Keep rolling an n-sided fair die until you get a number that is less than or equal to a previously rolled number, at which point in time the game ends. On average, how many times do you roll before the game ends? What happens as n gets unboundedly large?
Solution:
It's easier to do this problem by generalizing it a bit. We are given an n-sided fair die, where n is, of course, a natural number. Now let k be an integer in the set {0, 1, 2, ..., n}. Let us generalize by saying that the game ends on the first roll if the rolled number is less than or equal to k. Thereafter, if the game does not end on the first roll, then the game ends upon rolling a number that is less than or equal to a previously rolled number.
Let E(k,n) denote the expectation of the number of rolls before the game ends. We are, of course, particularly interested in finding E(0,n).
We roll at least once. Suppose number j comes up. If j is in the set {1, 2, ..., k} , then the game ends. This happens with a probability of k/n. If j is in the set {k+1, K+2, ..., n}, then the game continues. The probability of j being any one of the numbers in the set {k+1, K+2, ..., n} is 1/n.
Imagine j is one of the numbers in the set {k+1, K+2, ..., n}. Before you roll again, you ask yourself "starting from this point in time, on average, how many times do I roll before the game ends?"
Well, the answer is E(j,n).
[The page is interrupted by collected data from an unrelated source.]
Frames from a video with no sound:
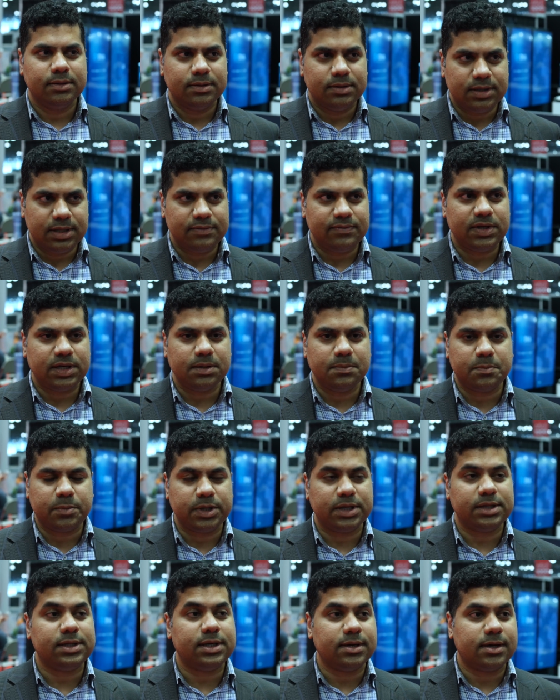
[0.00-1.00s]
living,
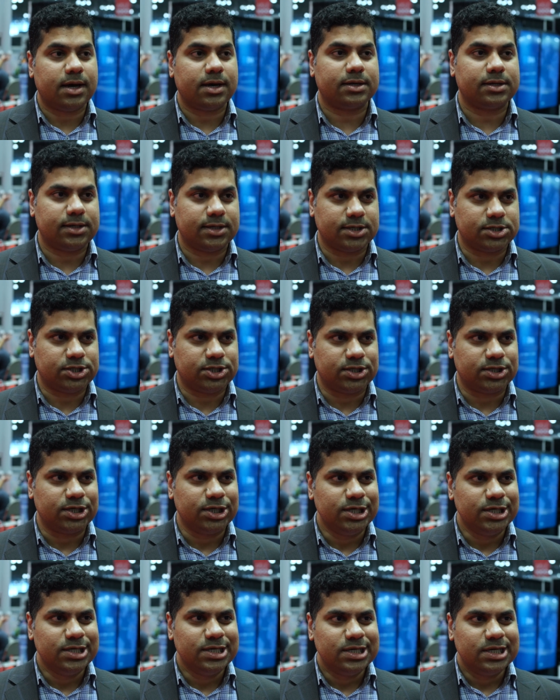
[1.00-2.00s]
breathing architecture.
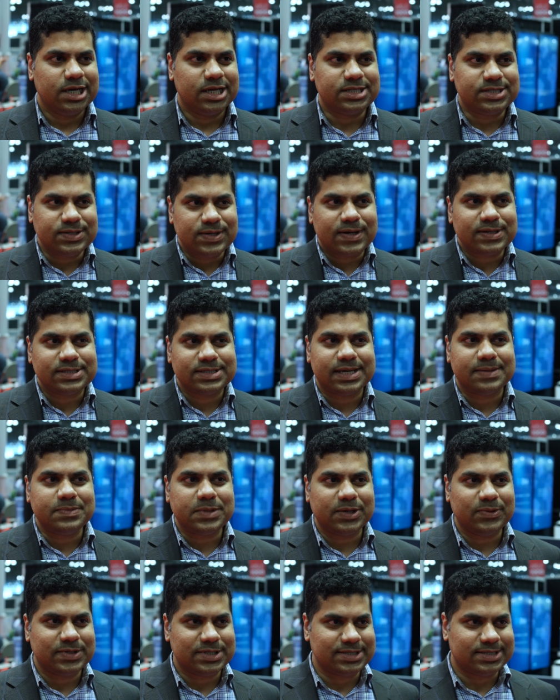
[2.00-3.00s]
It's not
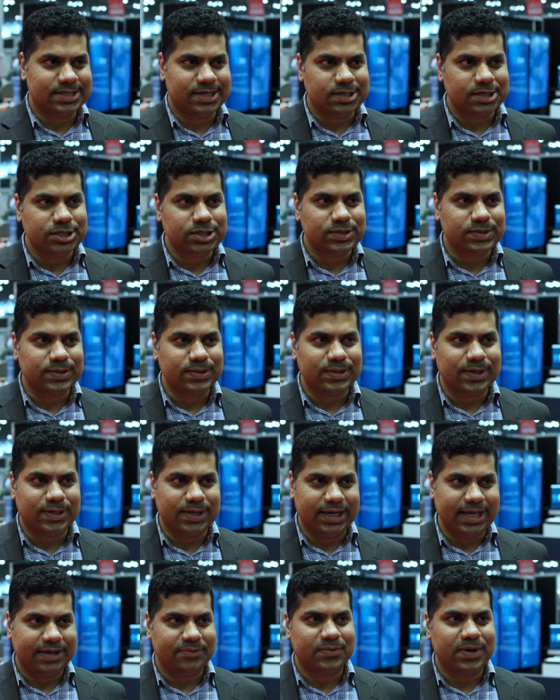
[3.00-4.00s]
something which is set in stone
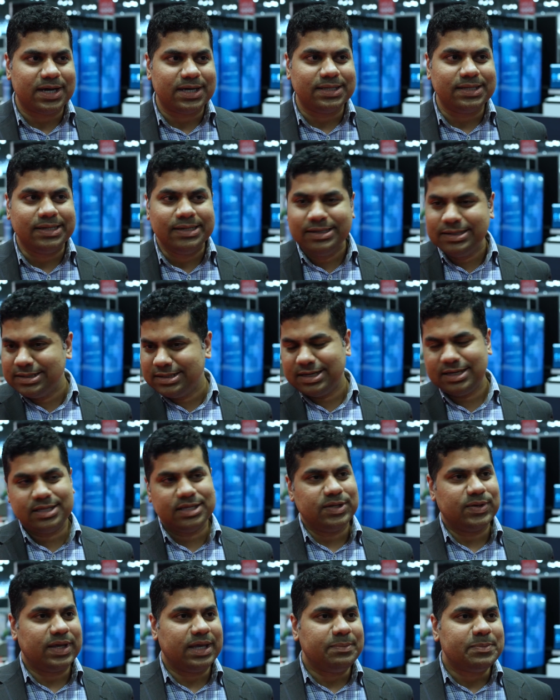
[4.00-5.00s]
on day one and
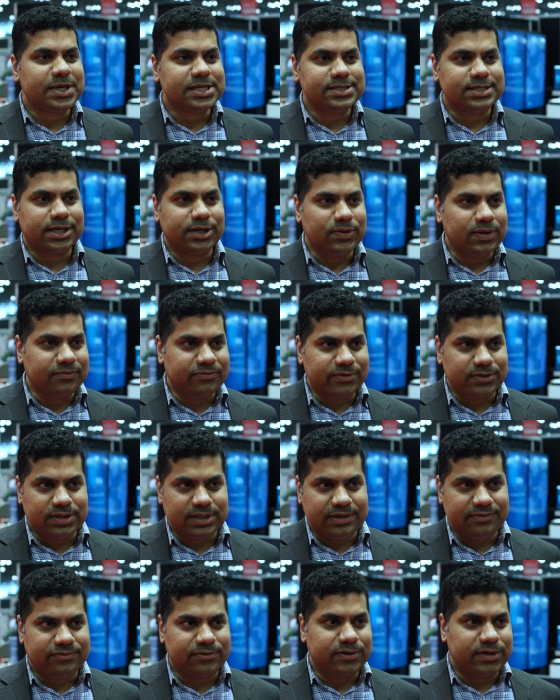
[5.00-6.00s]
then you keep executing for
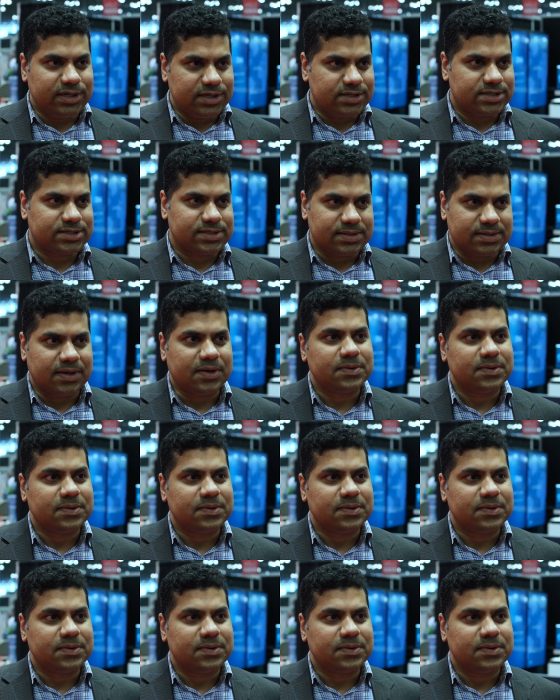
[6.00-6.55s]
three, four years.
This is so because if the new about-to-be-rolled number is less than or equal to j, then the game ends, otherwise it continues.
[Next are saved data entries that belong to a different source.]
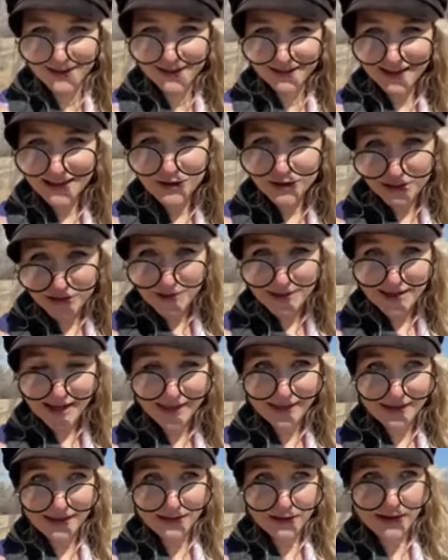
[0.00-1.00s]
like you're doing
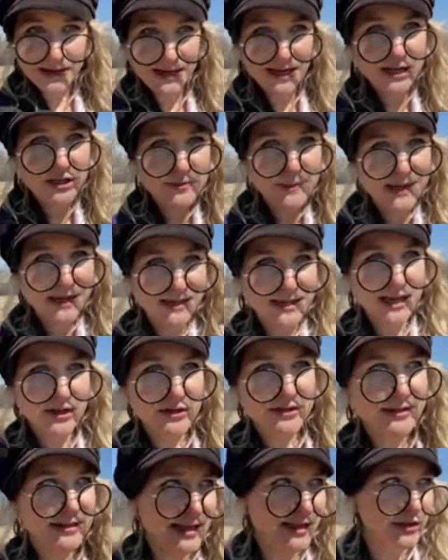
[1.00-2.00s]
nothing, okay? Each
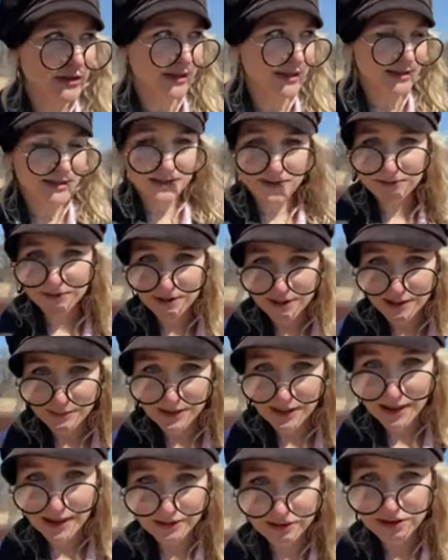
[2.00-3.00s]
meditation session is different. I
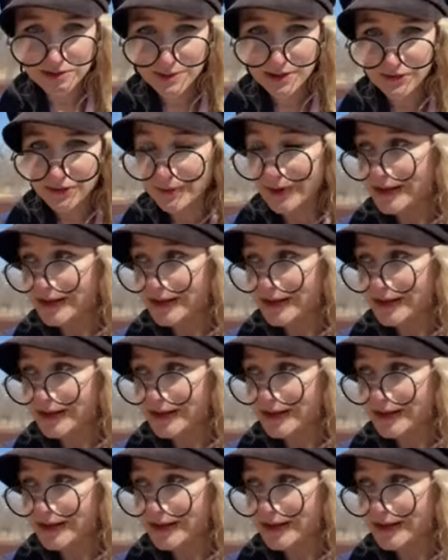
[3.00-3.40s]
mean, I'll just speak for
So, we can now express E(k,n) in terms of E(j,n)'s. Here's how:
E(k,n) = 1 + (k/n)*
[The first roll j<=k] + sigma{
[(1/n)*E(j,n)] as j runs from k+1 through n}.
Of course
[The first roll j<=k] tells us that in this event, there is no more rolls as the game has already ended. So,
(*1): E(k,n) = 1 + (1/n)*sigma{[E(j,n)] as j runs from k+1 through n}.
So,
(*2): sigma{[E(j,n)] as j runs from k+1 through n} = n*E(k,n) - n.
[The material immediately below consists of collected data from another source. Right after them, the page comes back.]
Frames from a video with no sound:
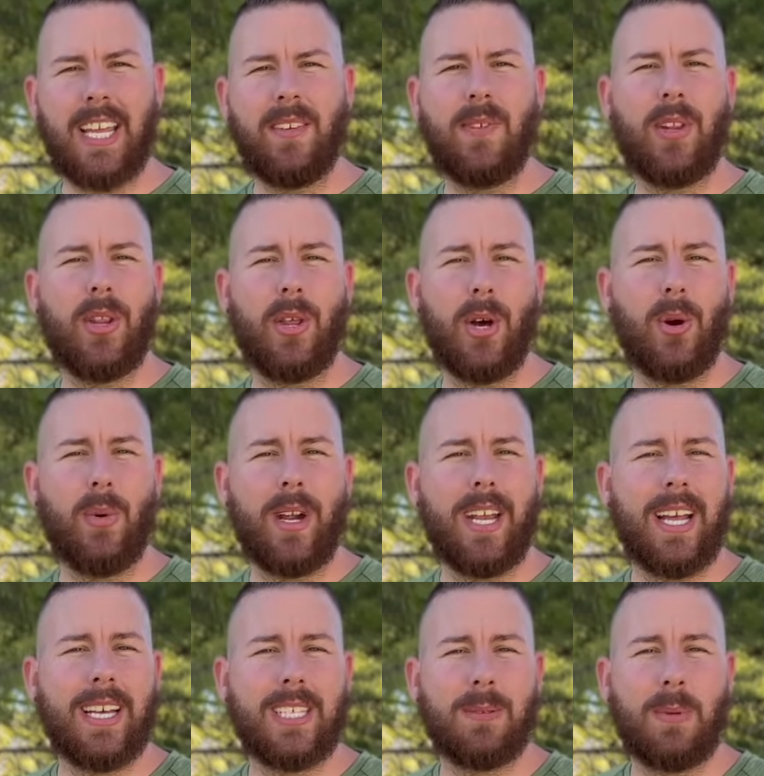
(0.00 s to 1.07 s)
even though it
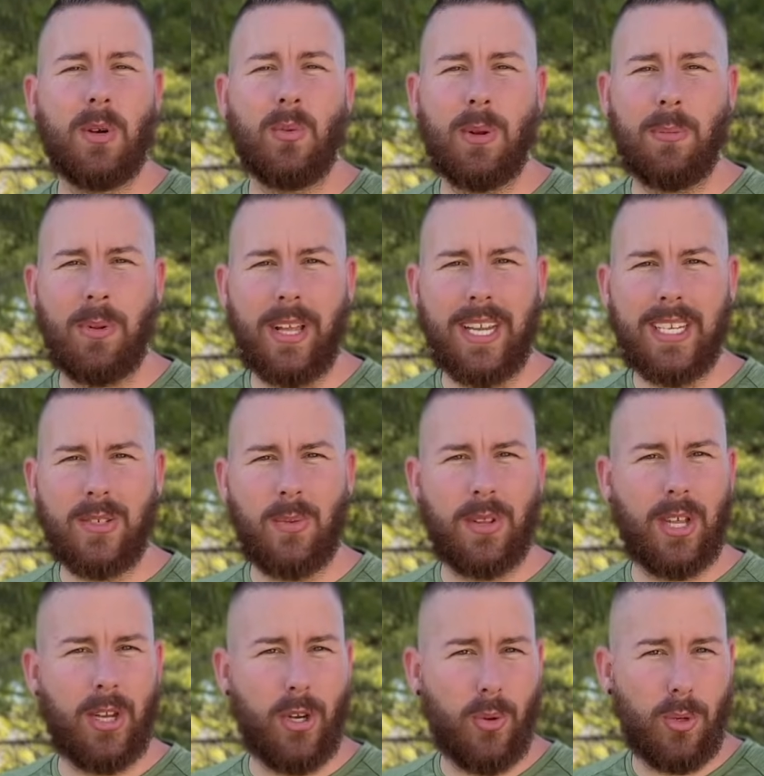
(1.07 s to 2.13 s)
has been replaced with
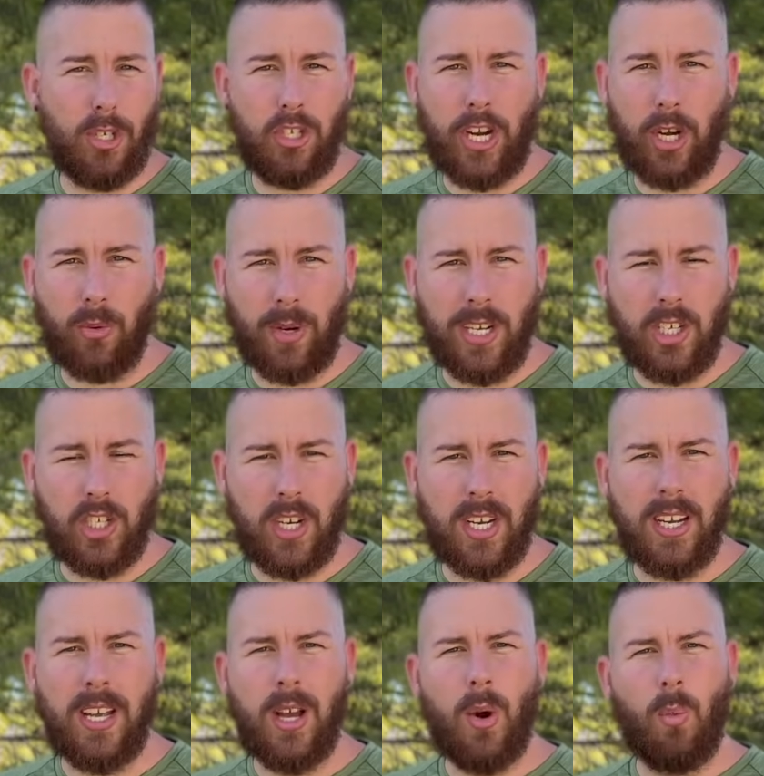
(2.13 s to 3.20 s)
a newer
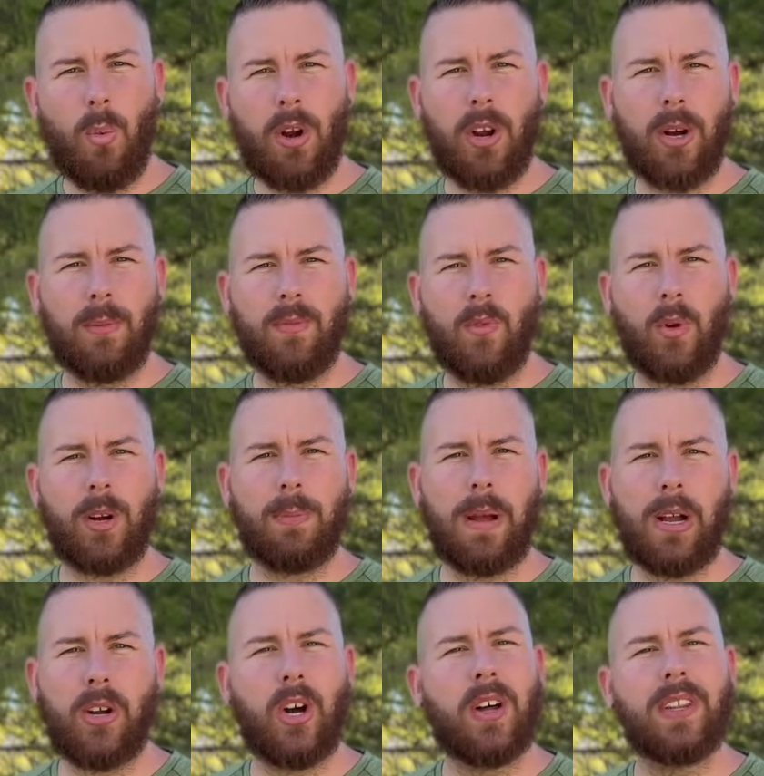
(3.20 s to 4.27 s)
generation one-arm fork
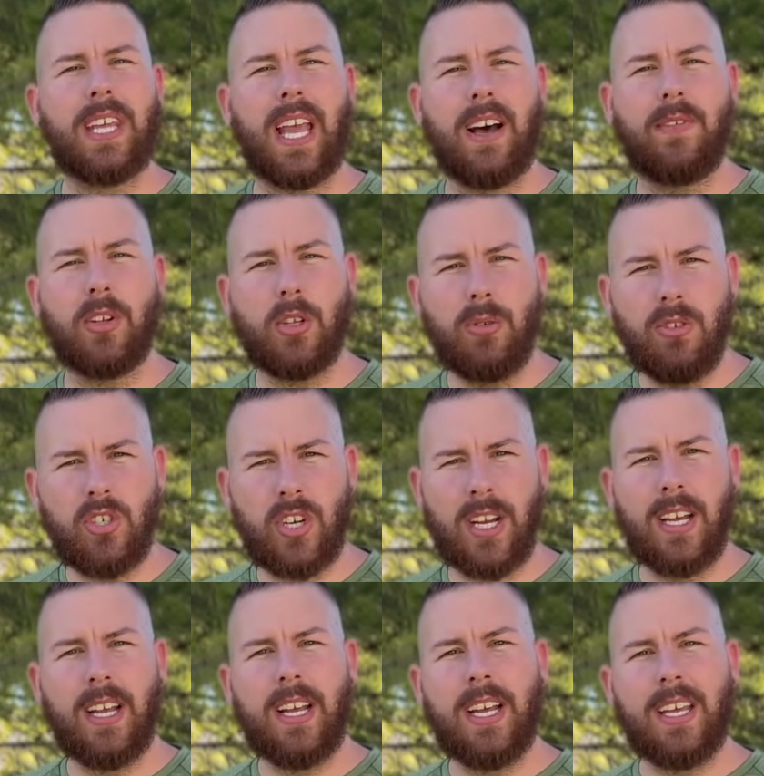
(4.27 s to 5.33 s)
mount called the Evolution,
The preceding sum begins with j=k+1. So, writing a new sum in which j begins with k+2, we get:
(*3): sigma{[E(j,n)] as j runs from k+2 through n} = n*E(k+1,n) - n.
Now we will 'break up' (*1):
E(k,n) = 1 + (1/n)*(E(k+1,n) + sigma{[E(j,n)] as j runs from k+2 through n}), which in conjunction with (*3) becomes:
E(k,n) = 1 + (1/n)*( E(k+1,n) + (n*E(k+1,n) - n)), which, when simplified, becomes:`
E(k,n) = ((n+1)/n)*E(k+1,n).
O,r equivalently,
(4*): E(k,n) = (n/(n+1))*E(k-1,n).
Iterating (4*), gives us:
(5*):
E(k,n) = {(n/(n+1))^k}*E(0,n).
Now, recall that k can be any number in the set {0, 1, 2, ..., n}. So, for k=n, we do know already that E(n,n) =1. So, for k=n, (5*) gives us:
1 = E(n,n) ={(n/(n+1))^n}*E(0,n). From which we get
E(0,n) = (1+1/n)^n.
The rest is history! Cheers!